What the task asks. For every record that follows, transcribe the text exactly and leave any image out.

Saved entries
Start of Block

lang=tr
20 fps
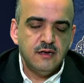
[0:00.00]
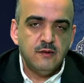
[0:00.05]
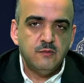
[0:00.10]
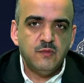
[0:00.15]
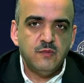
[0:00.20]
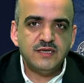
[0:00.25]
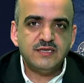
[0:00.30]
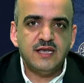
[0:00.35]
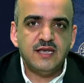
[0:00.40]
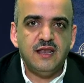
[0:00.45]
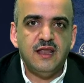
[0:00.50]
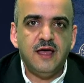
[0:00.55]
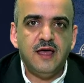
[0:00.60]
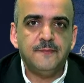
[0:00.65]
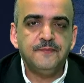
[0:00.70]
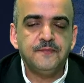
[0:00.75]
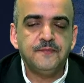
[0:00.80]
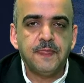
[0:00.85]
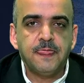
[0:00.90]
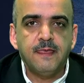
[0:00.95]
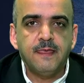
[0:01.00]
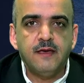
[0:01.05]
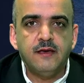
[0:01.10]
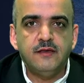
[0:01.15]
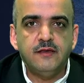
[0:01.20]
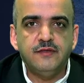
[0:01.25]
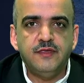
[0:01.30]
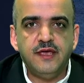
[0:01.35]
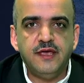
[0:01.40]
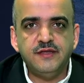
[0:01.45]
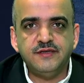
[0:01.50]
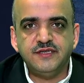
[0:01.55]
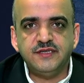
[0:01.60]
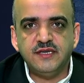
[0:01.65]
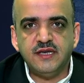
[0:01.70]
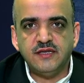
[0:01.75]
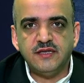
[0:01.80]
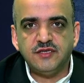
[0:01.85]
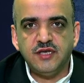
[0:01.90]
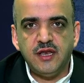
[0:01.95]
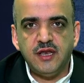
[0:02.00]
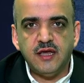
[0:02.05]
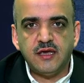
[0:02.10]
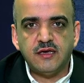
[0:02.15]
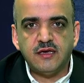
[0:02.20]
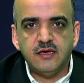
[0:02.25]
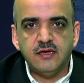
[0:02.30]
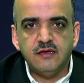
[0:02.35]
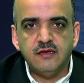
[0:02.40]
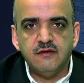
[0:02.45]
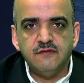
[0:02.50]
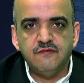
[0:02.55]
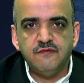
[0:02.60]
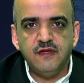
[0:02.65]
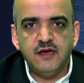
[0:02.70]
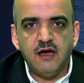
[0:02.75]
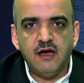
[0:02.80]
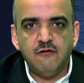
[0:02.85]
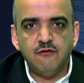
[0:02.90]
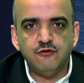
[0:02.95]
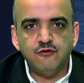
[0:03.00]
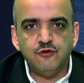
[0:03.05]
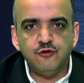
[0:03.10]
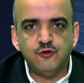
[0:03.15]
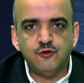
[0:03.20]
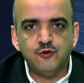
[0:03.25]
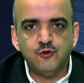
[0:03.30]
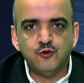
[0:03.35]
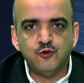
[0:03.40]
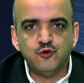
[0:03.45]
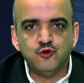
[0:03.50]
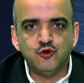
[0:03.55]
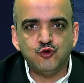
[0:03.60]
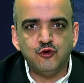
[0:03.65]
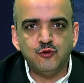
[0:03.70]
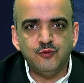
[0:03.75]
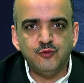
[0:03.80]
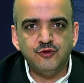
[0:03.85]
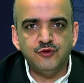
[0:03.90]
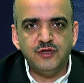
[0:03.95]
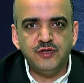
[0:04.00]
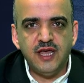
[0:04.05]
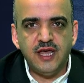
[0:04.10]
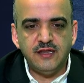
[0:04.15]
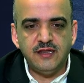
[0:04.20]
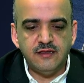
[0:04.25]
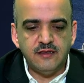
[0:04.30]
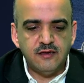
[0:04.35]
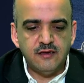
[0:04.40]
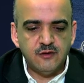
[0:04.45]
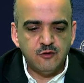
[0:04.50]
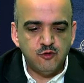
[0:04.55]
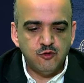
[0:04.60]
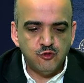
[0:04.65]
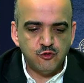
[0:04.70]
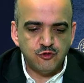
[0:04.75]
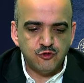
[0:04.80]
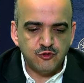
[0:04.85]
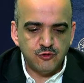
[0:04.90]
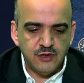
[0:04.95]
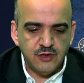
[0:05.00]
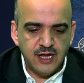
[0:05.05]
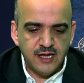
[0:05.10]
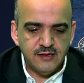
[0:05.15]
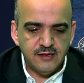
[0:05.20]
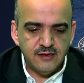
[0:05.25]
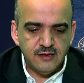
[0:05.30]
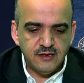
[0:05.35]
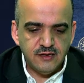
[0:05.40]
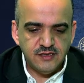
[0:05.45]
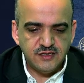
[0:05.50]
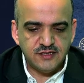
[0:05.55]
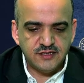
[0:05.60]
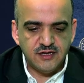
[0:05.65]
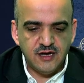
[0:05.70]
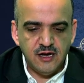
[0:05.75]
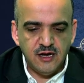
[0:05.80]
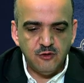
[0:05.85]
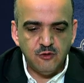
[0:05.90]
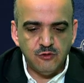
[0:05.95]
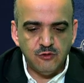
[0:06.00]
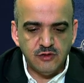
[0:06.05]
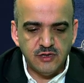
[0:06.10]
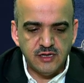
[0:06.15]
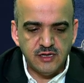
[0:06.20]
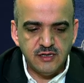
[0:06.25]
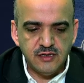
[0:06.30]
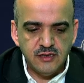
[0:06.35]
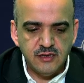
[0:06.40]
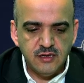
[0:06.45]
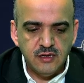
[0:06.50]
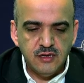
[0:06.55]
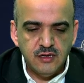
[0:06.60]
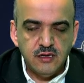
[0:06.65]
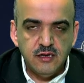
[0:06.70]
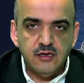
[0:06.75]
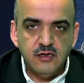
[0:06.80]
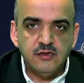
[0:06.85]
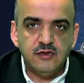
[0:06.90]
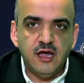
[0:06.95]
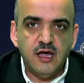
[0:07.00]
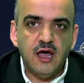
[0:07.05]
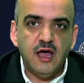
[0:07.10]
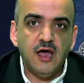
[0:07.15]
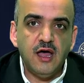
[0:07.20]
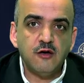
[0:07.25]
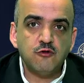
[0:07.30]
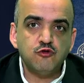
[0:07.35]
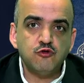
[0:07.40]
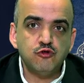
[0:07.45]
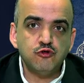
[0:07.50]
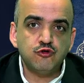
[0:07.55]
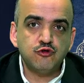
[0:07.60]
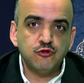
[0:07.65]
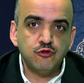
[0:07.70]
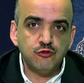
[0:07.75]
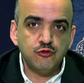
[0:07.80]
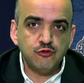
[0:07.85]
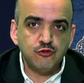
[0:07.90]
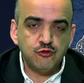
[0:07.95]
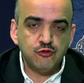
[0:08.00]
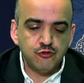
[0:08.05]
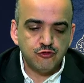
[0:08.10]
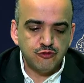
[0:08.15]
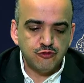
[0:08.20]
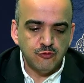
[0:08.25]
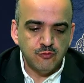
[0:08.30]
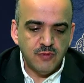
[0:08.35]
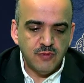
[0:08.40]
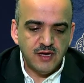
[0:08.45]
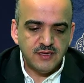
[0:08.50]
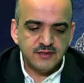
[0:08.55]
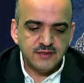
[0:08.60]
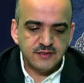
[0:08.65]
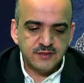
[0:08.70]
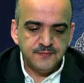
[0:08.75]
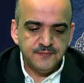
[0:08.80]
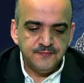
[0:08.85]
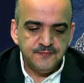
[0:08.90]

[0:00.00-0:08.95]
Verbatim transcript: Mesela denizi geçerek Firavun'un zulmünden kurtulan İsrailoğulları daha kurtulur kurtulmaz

End of Block

Response for this exercise.
lang=tr
20 fps
[0:00.00]
[0:00.05]
[0:00.10]
[0:00.15]
[0:00.20]
[0:00.25]
[0:00.30]
[0:00.35]
[0:00.40]
[0:00.45]
[0:00.50]
[0:00.55]
[0:00.60]
[0:00.65]
[0:00.70]
[0:00.75]
[0:00.80]
[0:00.85]
[0:00.90]
[0:00.95]
[0:01.00]
[0:01.05]
[0:01.10]
[0:01.15]
[0:01.20]
[0:01.25]
[0:01.30]
[0:01.35]
[0:01.40]
[0:01.45]
[0:01.50]
[0:01.55]
[0:01.60]
[0:01.65]
[0:01.70]
[0:01.75]
[0:01.80]
[0:01.85]
[0:01.90]
[0:01.95]
[0:02.00]
[0:02.05]
[0:02.10]
[0:02.15]
[0:02.20]
[0:02.25]
[0:02.30]
[0:02.35]
[0:02.40]
[0:02.45]
[0:02.50]
[0:02.55]
[0:02.60]
[0:02.65]
[0:02.70]
[0:02.75]
[0:02.80]
[0:02.85]
[0:02.90]
[0:02.95]
[0:03.00]
[0:03.05]
[0:03.10]
[0:03.15]
[0:03.20]
[0:03.25]
[0:03.30]
[0:03.35]
[0:03.40]
[0:03.45]
[0:03.50]
[0:03.55]
[0:03.60]
[0:03.65]
[0:03.70]
[0:03.75]
[0:03.80]
[0:03.85]
[0:03.90]
[0:03.95]
[0:04.00]
[0:04.05]
[0:04.10]
[0:04.15]
[0:04.20]
[0:04.25]
[0:04.30]
[0:04.35]
[0:04.40]
[0:04.45]
[0:04.50]
[0:04.55]
[0:04.60]
[0:04.65]
[0:04.70]
[0:04.75]
[0:04.80]
[0:04.85]
[0:04.90]
[0:04.95]
[0:05.00]
[0:05.05]
[0:05.10]
[0:05.15]
[0:05.20]
[0:05.25]
[0:05.30]
[0:05.35]
[0:05.40]
[0:05.45]
[0:05.50]
[0:05.55]
[0:05.60]
[0:05.65]
[0:05.70]
[0:05.75]
[0:05.80]
[0:05.85]
[0:05.90]
[0:05.95]
[0:06.00]
[0:06.05]
[0:06.10]
[0:06.15]
[0:06.20]
[0:06.25]
[0:06.30]
[0:06.35]
[0:06.40]
[0:06.45]
[0:06.50]
[0:06.55]
[0:06.60]
[0:06.65]
[0:06.70]
[0:06.75]
[0:06.80]
[0:06.85]
[0:06.90]
[0:06.95]
[0:07.00]
[0:07.05]
[0:07.10]
[0:07.15]
[0:07.20]
[0:07.25]
[0:07.30]
[0:07.35]
[0:07.40]
[0:07.45]
[0:07.50]
[0:07.55]
[0:07.60]
[0:07.65]
[0:07.70]
[0:07.75]
[0:07.80]
[0:07.85]
[0:07.90]
[0:07.95]
[0:08.00]
[0:08.05]
[0:08.10]
[0:08.15]
[0:08.20]
[0:08.25]
[0:08.30]
[0:08.35]
[0:08.40]
[0:08.45]
[0:08.50]
[0:08.55]
[0:08.60]
[0:08.65]
[0:08.70]
[0:08.75]
[0:08.80]
[0:08.85]
[0:08.90]

[0:00.00-0:08.95]
Verbatim transcript: Mesela denizi geçerek Firavun'un zulmünden kurtulan İsrailoğulları daha kurtulur kurtulmaz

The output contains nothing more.